Auf dieser Grundlage wendet der BGH seine bisherige Rechtsprechung zur Betreuerbestellung bei fehlendem Einverständnis auf die Bestellung eines Vertreters für das Verwaltungsverfahren nach § 15 Abs. 1 Nr. 4 BGB an. Demzufolge bemisst sich die Frage nach einer freien Willensbestimmung danach, ob die betroffene Person in der Lage ist, mit ausreichender Einsichts- und Steuerungsfähigkeit Entscheidungen zu treffen und umzusetzen. Fehlt nur eines der Elemente, besteht kein freier Wille. Verfahrensrechtlich ist bei der Überprüfung der Fähigkeit zur freien Willensbildung zu beachten, dass die Feststellungen zum Ausschluss der freien Willensbestimmung durch ein Sachverständigengutachten belegt sein müssen. Bezogen auf § 15 Abs. 1 Nr. 4 SGB X bedarf es zur Bejahung der Einsichtsfähigkeit der Fähigkeit, im Grundsatz die für und wider eine Vertreterbestellung im Sozialverwaltungsverfahen sprechenden Gesichtspunkte zu erkennen und miteinander abzuwägen. Hinzutreten muss die Fähigkeit, Grund, Bedeutung und Tragweite einer Vertretung intellektuell erfassen zu können, was nur zu bejahen ist, wenn die betroffene Person ihre Defizite im Wesentlichen zutreffend einzuschätzen weiß und auf Grundlage dieser Einschätzung die für und gegen eine Vertretung sprechenden Gesichtspunkte gegeneinander abzuwägen vermag. Ist die betroffene Person insoweit zur Bildung eines klaren Urteils in der Lage, muss die Steuerungsfähigkeit hinzutreten. Sie verlangt die Fähigkeit, nach dem getroffenen Urteil handeln und sich insbesondere von Einflüssen Dritter abgrenzen zu können.

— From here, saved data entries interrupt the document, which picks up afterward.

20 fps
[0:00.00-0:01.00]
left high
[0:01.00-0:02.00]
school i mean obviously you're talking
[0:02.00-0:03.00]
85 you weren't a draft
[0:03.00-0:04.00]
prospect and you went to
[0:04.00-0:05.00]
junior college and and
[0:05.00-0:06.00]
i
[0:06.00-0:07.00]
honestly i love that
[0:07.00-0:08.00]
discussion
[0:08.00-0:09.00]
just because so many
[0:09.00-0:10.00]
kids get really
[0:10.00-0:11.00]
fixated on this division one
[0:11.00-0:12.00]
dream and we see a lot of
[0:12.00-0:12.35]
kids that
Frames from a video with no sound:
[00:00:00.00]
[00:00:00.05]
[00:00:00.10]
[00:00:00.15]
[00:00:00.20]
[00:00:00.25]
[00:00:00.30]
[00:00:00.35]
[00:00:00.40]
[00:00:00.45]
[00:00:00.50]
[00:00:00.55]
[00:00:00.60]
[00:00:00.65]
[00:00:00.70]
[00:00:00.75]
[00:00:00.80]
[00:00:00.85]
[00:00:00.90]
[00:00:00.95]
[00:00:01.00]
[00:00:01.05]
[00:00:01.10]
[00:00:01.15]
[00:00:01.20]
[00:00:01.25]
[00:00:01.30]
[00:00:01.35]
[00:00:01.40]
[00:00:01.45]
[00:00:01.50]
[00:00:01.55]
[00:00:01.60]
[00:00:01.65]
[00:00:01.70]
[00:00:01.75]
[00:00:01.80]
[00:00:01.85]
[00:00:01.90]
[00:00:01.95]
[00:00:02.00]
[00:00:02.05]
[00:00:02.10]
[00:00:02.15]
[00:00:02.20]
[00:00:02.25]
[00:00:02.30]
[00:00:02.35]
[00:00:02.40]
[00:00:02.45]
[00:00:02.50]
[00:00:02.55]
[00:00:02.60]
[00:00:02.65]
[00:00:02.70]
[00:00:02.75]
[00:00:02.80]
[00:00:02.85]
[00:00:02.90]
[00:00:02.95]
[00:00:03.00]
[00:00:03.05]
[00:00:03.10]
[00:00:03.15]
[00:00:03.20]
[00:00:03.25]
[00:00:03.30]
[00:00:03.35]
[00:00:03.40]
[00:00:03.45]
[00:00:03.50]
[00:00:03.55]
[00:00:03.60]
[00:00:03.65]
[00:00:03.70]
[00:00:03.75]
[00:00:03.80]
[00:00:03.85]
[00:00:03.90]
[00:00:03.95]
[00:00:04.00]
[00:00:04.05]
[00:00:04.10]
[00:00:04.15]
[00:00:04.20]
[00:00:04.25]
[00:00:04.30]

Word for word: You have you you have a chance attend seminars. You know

Inhaltlich genügen nach der Rechtsprechung des BGH zur Betreuerbestellung weder die Feststellung, die freie Willensbildung sei krankheitsbedingt beeinträchtigt bzw. nicht unbeeinträchtigt, noch sie sei stark eingeschränkt bis aufgehoben, um die Ablehnung einer Betreuerbestellung durch die betroffene Person übergehen zu können. Das überträgt der BGH vorliegend 1:1 auf das Verfahren zur Bestellung eines Vertreters im Sozialverwaltungsverfahren. Da vorliegend das Sachverständigengutachten nur zum Ergebnis kommt, dass die Fähigkeit der betroffenen Person nach ihrer Einsicht zu handeln erheblich vermindert ist und das Betreuungsgericht allein erhebliche Zweifeln an der der Steuerungsfähigkeit konstatieren konnte, kommt der BGH zum Ergebnis, dass es an der eindeutigen und sachverständig belegten Feststellung eines aufgehobenen freien Willens fehlt, die angefochtene Entscheidung deshalb aufzuheben und das Verfahren an das Beschwerdegericht zurückzuverweisen ist. Dieses habe bei seiner neuerlichen Entscheidung ggf. zu beachten, dass sich die Bestellung eines Vertreters nach § 15 Abs. 1 Nr. 4 SGB X nur auf bestimmte, konkret zu bezeichnende Verfahren beziehen darf. Zudem sei zu prüfen, ob angesichts der Äußerungen der betroffenen Person beim Sachverständigen in Hinblick auf seine Schwester ein grundsätzlich beachtlicher Wunsch bezüglich der Person des Vertreters vorliegt, vgl. § 15 Abs. 4 SGB X iVm § 1816 Abs. 2 BGB.